==== Data for the task ====

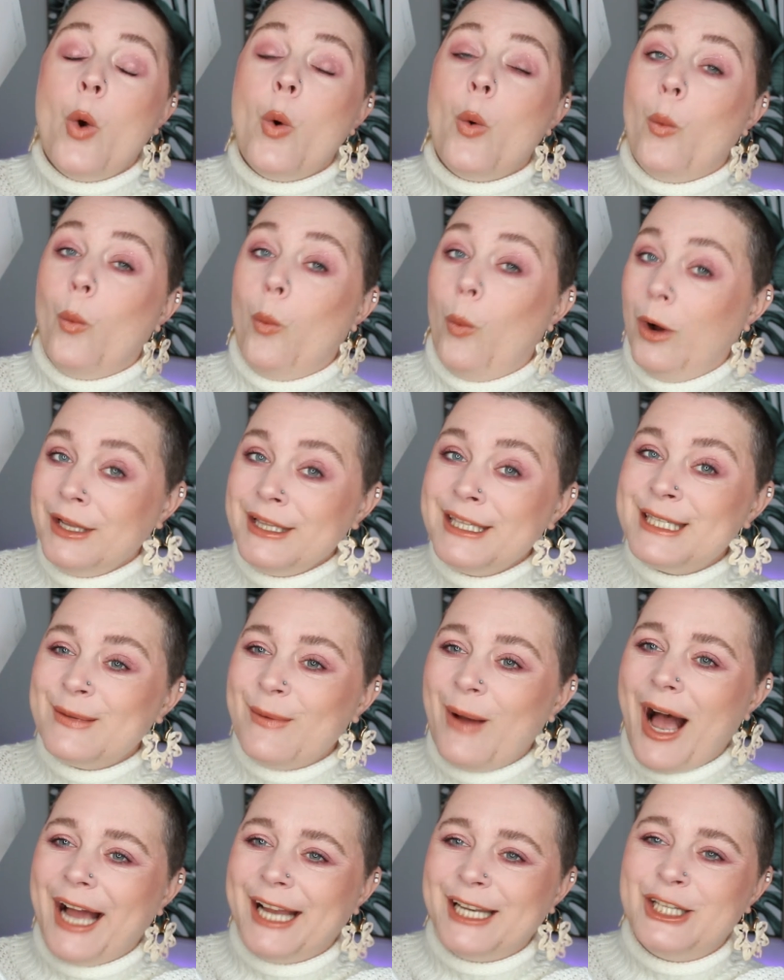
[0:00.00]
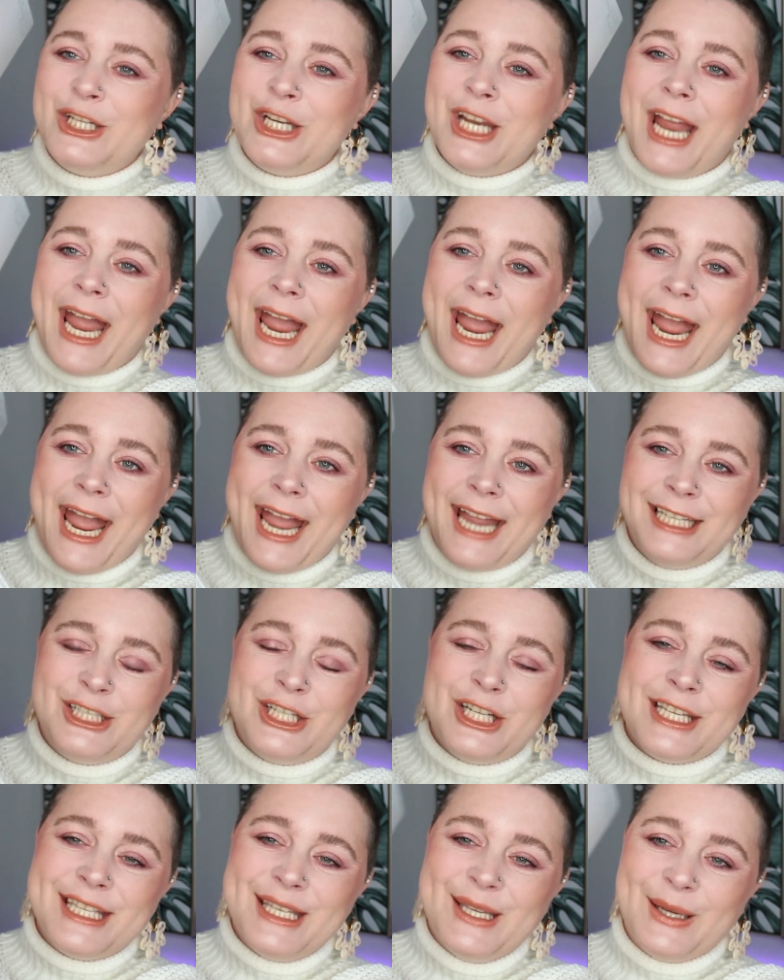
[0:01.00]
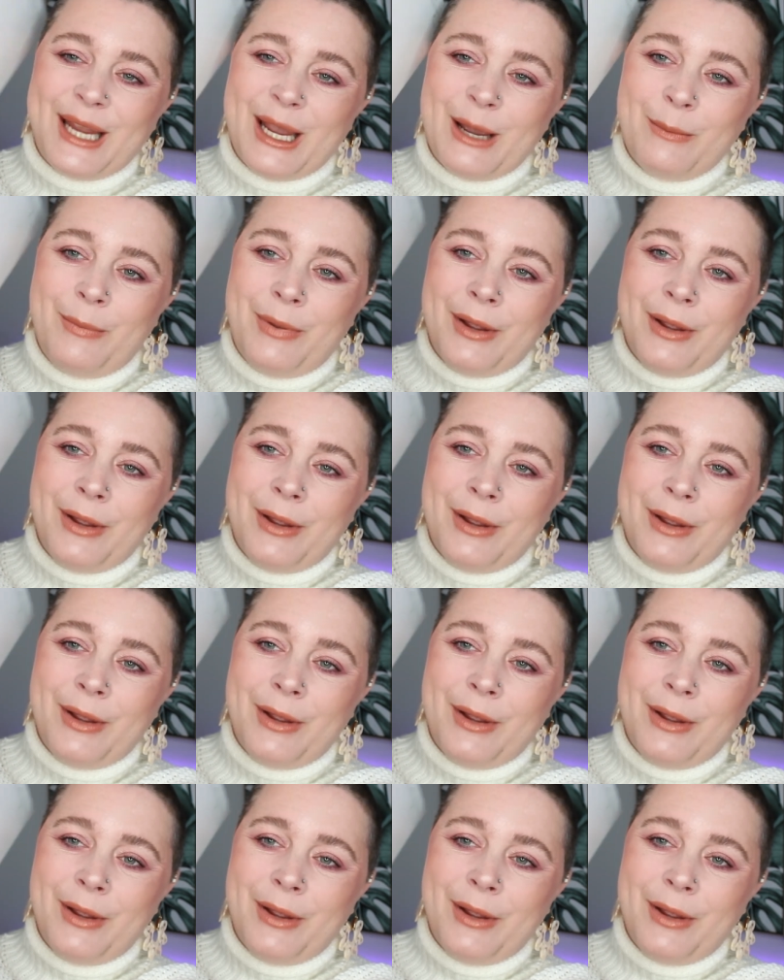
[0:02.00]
One swatch, and just look how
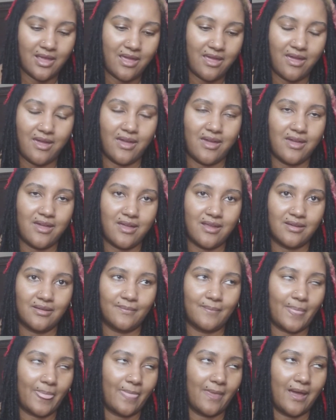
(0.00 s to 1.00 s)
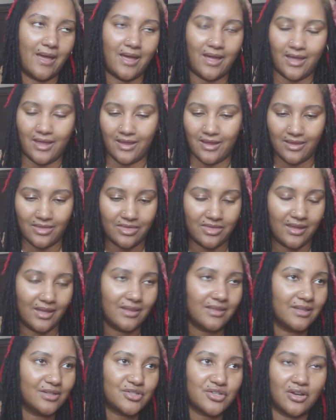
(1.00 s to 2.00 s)
And I think
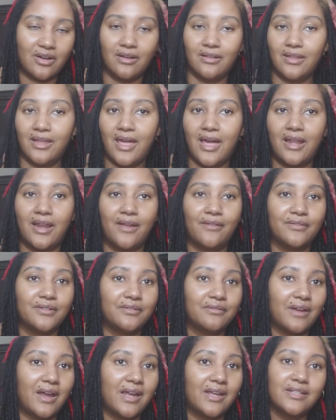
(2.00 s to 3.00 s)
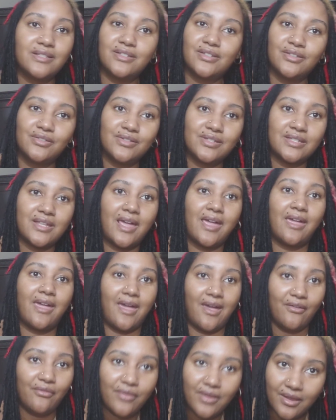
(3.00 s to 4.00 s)
that Charlie had every right to say
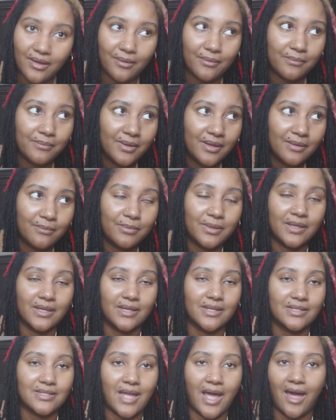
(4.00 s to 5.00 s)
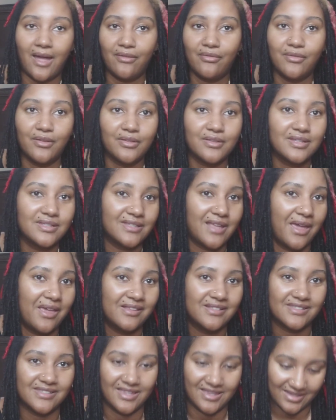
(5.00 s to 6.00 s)
F him, because I feel
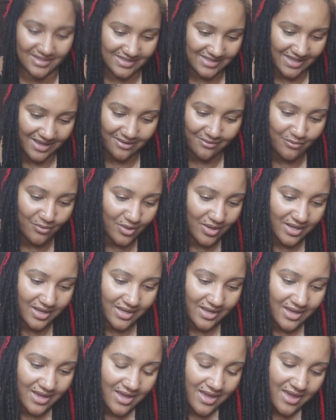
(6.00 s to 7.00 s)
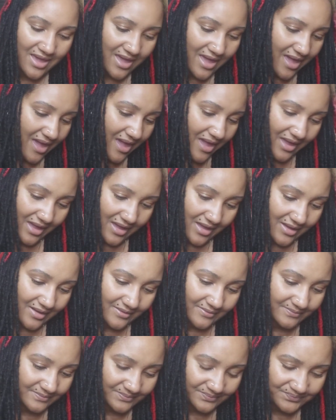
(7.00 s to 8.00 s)
the same way.
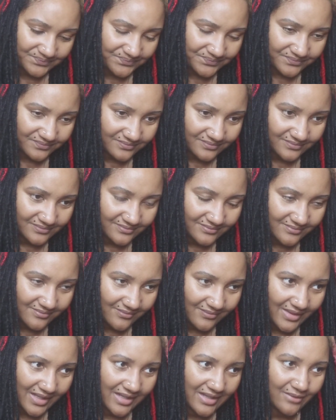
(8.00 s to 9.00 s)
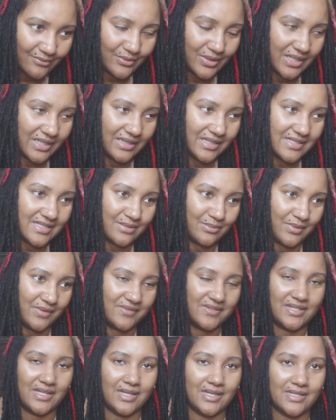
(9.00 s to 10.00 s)
And when Elizabeth
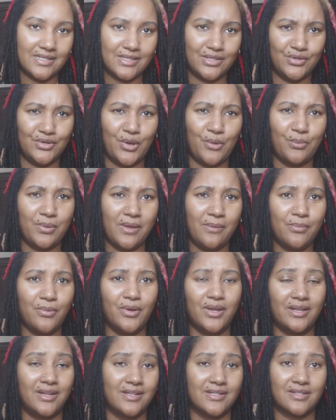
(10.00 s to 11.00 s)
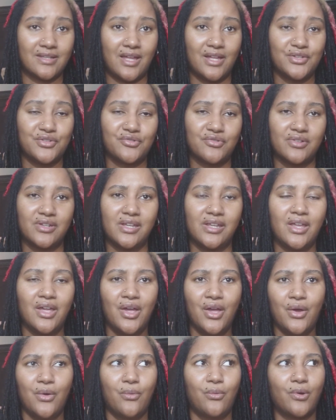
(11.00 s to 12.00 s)
says, people in his country
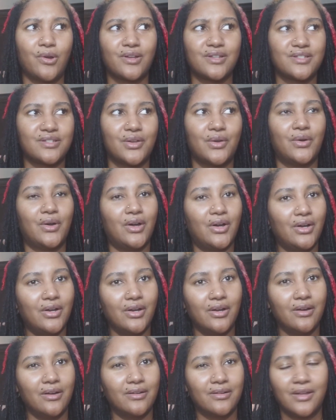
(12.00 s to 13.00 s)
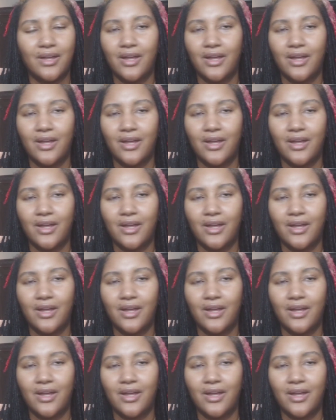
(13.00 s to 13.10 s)
work so hard,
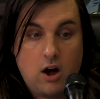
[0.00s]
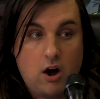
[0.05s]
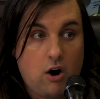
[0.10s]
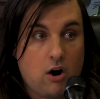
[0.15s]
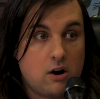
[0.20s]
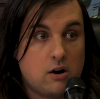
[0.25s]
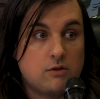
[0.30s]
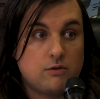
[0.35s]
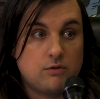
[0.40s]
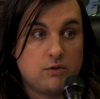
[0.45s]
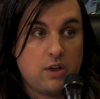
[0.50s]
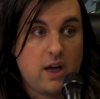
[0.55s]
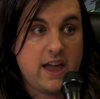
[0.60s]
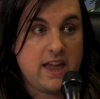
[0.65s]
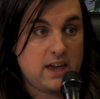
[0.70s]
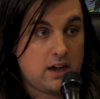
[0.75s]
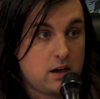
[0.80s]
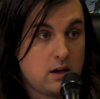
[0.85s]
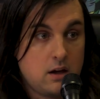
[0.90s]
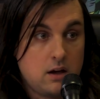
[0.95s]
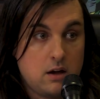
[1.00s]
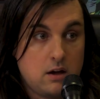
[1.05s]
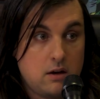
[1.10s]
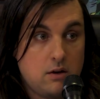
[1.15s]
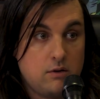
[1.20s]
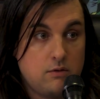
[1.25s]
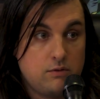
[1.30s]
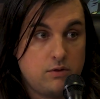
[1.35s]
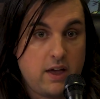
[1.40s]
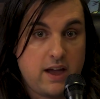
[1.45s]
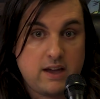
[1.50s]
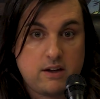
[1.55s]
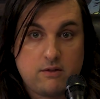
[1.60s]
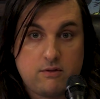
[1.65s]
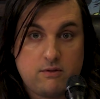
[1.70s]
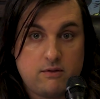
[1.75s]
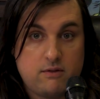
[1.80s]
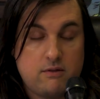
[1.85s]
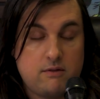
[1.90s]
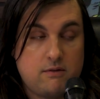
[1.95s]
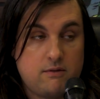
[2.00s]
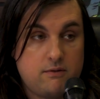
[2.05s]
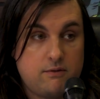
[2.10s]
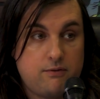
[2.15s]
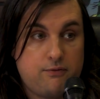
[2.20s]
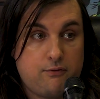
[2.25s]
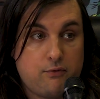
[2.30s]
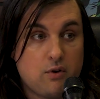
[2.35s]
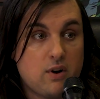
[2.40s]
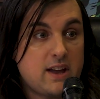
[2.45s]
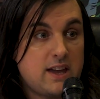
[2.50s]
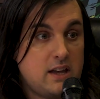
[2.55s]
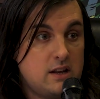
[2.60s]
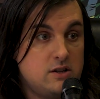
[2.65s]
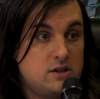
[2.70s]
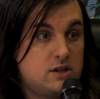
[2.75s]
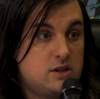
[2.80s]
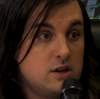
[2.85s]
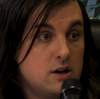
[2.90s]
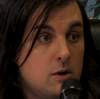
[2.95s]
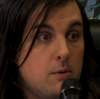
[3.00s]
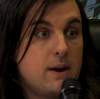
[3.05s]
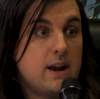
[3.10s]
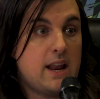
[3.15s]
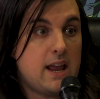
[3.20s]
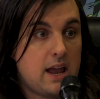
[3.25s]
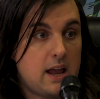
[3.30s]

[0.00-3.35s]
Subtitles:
are like freaking doing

====

Problem requirements:
Before copying the data, remove the pictures. Then repeat the rest exactly.

Answer:
[0:00.00]
[0:01.00]
[0:02.00]
One swatch, and just look how
(0.00 s to 1.00 s)
(1.00 s to 2.00 s)
And I think
(2.00 s to 3.00 s)
(3.00 s to 4.00 s)
that Charlie had every right to say
(4.00 s to 5.00 s)
(5.00 s to 6.00 s)
F him, because I feel
(6.00 s to 7.00 s)
(7.00 s to 8.00 s)
the same way.
(8.00 s to 9.00 s)
(9.00 s to 10.00 s)
And when Elizabeth
(10.00 s to 11.00 s)
(11.00 s to 12.00 s)
says, people in his country
(12.00 s to 13.00 s)
(13.00 s to 13.10 s)
work so hard,
[0.00s]
[0.05s]
[0.10s]
[0.15s]
[0.20s]
[0.25s]
[0.30s]
[0.35s]
[0.40s]
[0.45s]
[0.50s]
[0.55s]
[0.60s]
[0.65s]
[0.70s]
[0.75s]
[0.80s]
[0.85s]
[0.90s]
[0.95s]
[1.00s]
[1.05s]
[1.10s]
[1.15s]
[1.20s]
[1.25s]
[1.30s]
[1.35s]
[1.40s]
[1.45s]
[1.50s]
[1.55s]
[1.60s]
[1.65s]
[1.70s]
[1.75s]
[1.80s]
[1.85s]
[1.90s]
[1.95s]
[2.00s]
[2.05s]
[2.10s]
[2.15s]
[2.20s]
[2.25s]
[2.30s]
[2.35s]
[2.40s]
[2.45s]
[2.50s]
[2.55s]
[2.60s]
[2.65s]
[2.70s]
[2.75s]
[2.80s]
[2.85s]
[2.90s]
[2.95s]
[3.00s]
[3.05s]
[3.10s]
[3.15s]
[3.20s]
[3.25s]
[3.30s]

[0.00-3.35s]
Subtitles:
are like freaking doing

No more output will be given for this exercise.